_Task to carry out:_ The answer is a stretch of the material below, returned exactly: the line containing "[00:00:01.50 to 00:00:02.00]", the line containing "Lip reading: She's", and all lines between.

_Data section:_
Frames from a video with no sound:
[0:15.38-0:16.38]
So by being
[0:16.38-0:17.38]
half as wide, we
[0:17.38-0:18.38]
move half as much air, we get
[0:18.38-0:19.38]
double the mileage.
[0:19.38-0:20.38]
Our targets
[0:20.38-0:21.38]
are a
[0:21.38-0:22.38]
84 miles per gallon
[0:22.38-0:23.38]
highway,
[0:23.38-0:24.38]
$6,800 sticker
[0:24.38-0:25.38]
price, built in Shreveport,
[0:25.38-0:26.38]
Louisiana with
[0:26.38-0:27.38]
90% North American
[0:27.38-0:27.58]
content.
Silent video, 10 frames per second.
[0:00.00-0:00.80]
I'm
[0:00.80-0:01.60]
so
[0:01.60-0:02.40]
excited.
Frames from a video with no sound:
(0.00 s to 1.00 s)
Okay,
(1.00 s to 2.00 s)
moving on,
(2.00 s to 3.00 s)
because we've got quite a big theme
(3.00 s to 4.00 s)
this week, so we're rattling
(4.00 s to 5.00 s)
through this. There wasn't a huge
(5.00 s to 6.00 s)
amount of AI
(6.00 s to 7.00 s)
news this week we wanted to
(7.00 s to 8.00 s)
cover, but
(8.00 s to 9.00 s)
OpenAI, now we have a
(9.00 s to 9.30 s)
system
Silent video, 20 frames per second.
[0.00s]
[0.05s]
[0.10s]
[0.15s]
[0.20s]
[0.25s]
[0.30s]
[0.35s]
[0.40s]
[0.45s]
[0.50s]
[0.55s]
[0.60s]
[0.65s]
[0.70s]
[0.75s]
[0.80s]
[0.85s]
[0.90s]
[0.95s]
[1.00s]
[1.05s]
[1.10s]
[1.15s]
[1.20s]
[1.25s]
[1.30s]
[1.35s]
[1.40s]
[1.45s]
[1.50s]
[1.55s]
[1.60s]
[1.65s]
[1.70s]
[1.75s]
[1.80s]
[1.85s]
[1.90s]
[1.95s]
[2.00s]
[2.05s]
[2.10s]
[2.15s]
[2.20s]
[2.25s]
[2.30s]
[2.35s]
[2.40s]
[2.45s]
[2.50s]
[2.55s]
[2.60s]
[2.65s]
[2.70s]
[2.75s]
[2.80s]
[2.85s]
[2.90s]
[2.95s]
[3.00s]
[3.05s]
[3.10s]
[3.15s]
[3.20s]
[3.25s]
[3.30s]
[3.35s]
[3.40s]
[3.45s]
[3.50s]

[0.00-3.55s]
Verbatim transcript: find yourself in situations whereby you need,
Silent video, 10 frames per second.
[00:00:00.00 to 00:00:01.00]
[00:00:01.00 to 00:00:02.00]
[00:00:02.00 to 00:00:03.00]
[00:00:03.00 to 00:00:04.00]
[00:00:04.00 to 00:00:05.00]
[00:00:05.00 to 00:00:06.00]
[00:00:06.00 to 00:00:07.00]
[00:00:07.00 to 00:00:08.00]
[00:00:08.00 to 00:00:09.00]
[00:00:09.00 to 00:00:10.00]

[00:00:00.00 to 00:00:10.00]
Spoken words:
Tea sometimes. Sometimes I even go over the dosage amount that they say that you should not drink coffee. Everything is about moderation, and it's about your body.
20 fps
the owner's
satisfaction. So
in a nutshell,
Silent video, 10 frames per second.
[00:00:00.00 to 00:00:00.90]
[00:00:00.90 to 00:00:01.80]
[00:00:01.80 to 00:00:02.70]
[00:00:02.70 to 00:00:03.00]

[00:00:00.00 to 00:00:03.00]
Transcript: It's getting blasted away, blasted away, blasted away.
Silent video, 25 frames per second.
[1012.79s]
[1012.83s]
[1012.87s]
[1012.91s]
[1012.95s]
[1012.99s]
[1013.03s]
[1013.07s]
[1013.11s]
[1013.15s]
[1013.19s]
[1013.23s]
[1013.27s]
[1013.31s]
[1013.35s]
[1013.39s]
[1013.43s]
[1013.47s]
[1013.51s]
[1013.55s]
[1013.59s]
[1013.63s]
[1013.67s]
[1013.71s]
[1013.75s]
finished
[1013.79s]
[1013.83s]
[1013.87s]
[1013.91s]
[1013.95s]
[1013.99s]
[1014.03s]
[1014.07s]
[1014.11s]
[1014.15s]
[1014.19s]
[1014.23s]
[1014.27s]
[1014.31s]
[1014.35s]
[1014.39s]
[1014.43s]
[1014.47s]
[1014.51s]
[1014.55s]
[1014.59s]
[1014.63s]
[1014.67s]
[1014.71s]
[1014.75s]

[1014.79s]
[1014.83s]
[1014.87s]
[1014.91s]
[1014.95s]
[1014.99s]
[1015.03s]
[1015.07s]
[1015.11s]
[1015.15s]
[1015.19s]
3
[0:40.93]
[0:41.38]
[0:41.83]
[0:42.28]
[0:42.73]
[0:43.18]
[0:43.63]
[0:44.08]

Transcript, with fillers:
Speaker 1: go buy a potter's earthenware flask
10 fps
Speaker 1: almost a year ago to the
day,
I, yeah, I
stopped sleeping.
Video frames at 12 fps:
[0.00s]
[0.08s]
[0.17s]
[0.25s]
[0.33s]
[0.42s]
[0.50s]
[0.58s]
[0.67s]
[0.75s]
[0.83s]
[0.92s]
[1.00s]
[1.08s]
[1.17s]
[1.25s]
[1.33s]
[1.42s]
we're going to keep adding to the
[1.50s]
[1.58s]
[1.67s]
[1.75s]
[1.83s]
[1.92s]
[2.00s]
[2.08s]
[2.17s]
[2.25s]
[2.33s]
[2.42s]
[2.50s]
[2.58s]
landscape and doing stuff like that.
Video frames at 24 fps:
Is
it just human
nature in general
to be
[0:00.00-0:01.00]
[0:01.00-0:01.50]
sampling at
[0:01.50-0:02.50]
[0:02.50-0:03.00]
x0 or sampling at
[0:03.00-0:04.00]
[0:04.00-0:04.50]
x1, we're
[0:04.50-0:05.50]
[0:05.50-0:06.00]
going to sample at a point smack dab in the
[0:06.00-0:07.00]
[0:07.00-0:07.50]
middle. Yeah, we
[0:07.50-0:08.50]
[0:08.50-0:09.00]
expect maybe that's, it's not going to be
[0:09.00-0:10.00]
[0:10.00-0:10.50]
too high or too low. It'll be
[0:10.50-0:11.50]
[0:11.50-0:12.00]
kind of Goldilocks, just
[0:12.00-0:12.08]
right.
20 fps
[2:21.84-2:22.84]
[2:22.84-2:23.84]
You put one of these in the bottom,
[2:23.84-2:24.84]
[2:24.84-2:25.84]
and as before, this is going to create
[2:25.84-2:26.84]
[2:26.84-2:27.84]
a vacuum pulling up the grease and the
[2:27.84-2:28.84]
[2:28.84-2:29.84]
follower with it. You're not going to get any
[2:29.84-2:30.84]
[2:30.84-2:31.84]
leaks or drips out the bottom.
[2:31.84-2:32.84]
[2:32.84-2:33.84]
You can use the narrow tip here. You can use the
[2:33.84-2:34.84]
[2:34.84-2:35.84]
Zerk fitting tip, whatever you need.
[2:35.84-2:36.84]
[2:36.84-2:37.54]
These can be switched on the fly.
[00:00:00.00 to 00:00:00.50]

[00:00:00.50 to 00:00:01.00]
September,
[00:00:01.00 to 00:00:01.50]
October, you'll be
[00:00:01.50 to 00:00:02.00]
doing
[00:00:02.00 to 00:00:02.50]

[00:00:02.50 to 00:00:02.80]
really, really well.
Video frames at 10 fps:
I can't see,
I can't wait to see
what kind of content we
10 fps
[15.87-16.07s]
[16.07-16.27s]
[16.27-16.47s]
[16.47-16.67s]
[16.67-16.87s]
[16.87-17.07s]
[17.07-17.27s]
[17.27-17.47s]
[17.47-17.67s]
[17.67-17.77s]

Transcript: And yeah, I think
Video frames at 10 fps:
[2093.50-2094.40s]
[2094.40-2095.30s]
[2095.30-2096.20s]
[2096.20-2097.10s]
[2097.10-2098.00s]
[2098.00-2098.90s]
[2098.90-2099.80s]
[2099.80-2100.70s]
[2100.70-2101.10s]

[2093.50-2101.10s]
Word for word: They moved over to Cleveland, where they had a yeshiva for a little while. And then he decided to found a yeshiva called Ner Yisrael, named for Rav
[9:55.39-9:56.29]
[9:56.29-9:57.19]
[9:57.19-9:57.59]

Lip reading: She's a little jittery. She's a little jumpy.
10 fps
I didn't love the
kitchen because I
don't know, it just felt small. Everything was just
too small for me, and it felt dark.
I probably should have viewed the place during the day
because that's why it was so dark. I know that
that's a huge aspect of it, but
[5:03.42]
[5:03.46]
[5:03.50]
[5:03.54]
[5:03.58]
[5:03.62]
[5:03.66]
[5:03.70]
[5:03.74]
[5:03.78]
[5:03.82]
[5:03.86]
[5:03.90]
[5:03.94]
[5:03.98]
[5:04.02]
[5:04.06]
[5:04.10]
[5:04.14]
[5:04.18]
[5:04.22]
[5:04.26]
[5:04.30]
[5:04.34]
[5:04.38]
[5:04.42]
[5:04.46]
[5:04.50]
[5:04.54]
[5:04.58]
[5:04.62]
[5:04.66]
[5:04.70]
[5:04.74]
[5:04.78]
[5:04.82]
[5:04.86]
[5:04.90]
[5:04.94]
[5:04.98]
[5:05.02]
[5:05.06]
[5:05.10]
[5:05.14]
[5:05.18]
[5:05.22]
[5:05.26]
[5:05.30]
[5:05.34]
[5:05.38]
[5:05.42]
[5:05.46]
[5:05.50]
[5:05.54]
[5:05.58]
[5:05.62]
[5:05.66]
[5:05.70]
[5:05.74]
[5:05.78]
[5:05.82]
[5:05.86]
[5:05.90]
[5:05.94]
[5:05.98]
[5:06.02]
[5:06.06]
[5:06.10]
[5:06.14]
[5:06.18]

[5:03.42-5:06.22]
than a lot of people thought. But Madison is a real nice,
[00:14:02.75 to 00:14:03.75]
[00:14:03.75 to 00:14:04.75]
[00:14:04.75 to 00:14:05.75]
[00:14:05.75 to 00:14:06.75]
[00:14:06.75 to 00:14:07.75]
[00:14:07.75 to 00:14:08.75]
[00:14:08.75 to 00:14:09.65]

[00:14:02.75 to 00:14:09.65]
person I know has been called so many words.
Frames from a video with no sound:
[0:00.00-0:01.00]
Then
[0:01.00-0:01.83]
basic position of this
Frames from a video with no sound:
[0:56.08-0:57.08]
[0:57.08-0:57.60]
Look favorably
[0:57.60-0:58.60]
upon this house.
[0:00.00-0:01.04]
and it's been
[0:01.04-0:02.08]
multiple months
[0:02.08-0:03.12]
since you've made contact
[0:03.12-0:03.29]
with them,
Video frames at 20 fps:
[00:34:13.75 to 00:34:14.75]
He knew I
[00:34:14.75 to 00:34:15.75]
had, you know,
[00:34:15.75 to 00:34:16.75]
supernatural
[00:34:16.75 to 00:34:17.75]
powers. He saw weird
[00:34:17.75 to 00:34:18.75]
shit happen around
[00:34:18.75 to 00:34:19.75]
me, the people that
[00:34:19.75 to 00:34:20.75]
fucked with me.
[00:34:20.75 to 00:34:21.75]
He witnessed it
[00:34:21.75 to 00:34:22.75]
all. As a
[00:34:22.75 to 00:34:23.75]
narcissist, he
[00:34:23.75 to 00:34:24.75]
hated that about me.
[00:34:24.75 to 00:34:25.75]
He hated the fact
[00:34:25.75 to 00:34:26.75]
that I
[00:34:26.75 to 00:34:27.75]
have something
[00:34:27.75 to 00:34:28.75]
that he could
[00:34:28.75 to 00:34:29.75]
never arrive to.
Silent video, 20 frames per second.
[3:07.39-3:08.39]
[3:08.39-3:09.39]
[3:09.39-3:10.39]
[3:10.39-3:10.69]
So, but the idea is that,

_The answer:_
[00:00:01.50 to 00:00:02.00]
doing
[00:00:02.00 to 00:00:02.50]

[00:00:02.50 to 00:00:02.80]
really, really well.
Video frames at 10 fps:
I can't see,
I can't wait to see
what kind of content we
10 fps
[15.87-16.07s]
[16.07-16.27s]
[16.27-16.47s]
[16.47-16.67s]
[16.67-16.87s]
[16.87-17.07s]
[17.07-17.27s]
[17.27-17.47s]
[17.47-17.67s]
[17.67-17.77s]

Transcript: And yeah, I think
Video frames at 10 fps:
[2093.50-2094.40s]
[2094.40-2095.30s]
[2095.30-2096.20s]
[2096.20-2097.10s]
[2097.10-2098.00s]
[2098.00-2098.90s]
[2098.90-2099.80s]
[2099.80-2100.70s]
[2100.70-2101.10s]

[2093.50-2101.10s]
Word for word: They moved over to Cleveland, where they had a yeshiva for a little while. And then he decided to found a yeshiva called Ner Yisrael, named for Rav
[9:55.39-9:56.29]
[9:56.29-9:57.19]
[9:57.19-9:57.59]

Lip reading: She's a little jittery. She's a little jumpy.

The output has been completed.